== RECORDS FOR THIS TASK ==
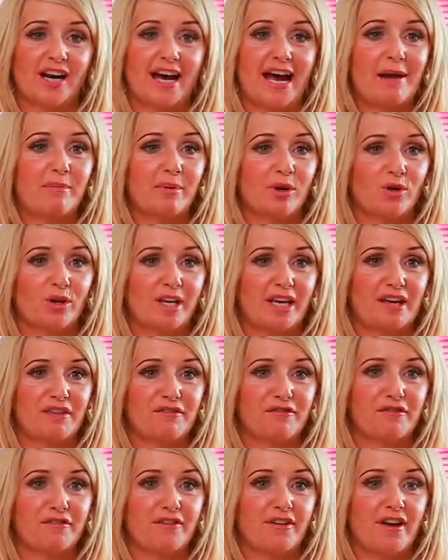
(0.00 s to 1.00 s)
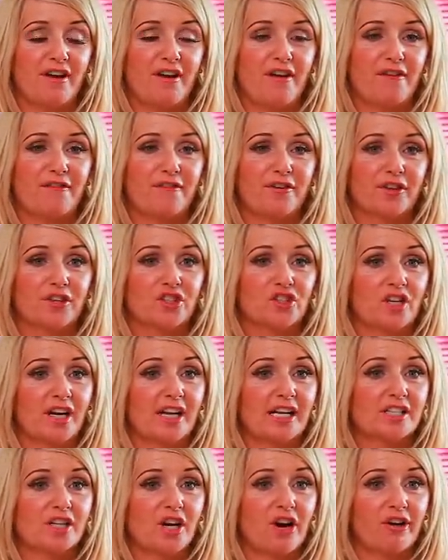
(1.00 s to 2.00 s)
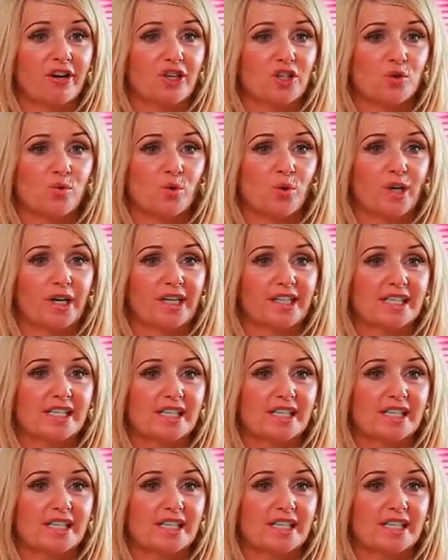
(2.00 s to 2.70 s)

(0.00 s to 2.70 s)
Abby O'Keeffe for the Child Courage Award.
===
PROBLEM DESCRIPTION: Could you retype the records above exactly, omitting the pictures?

SOLUTION TO THIS PROBLEM:
(0.00 s to 1.00 s)
(1.00 s to 2.00 s)
(2.00 s to 2.70 s)

(0.00 s to 2.70 s)
Abby O'Keeffe for the Child Courage Award.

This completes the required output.